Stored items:
'''

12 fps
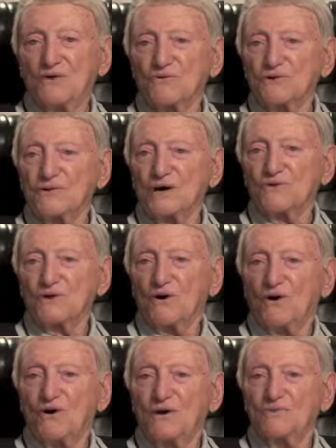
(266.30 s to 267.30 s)
With, with
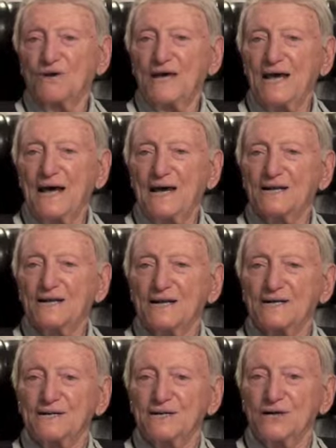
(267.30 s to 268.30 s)
all that we had
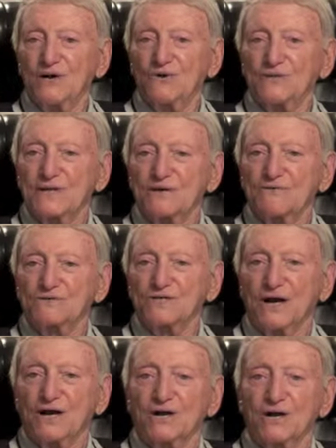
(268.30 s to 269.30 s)
and clothing was
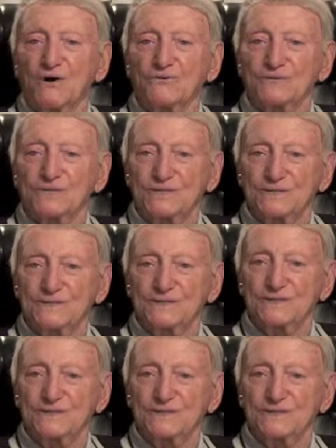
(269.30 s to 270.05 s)
our coats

'''

_Instructions to follow:_
What you return must match the records letter for letter, except that the pictures stay out.

_Response below:_
12 fps
(266.30 s to 267.30 s)
With, with
(267.30 s to 268.30 s)
all that we had
(268.30 s to 269.30 s)
and clothing was
(269.30 s to 270.05 s)
our coats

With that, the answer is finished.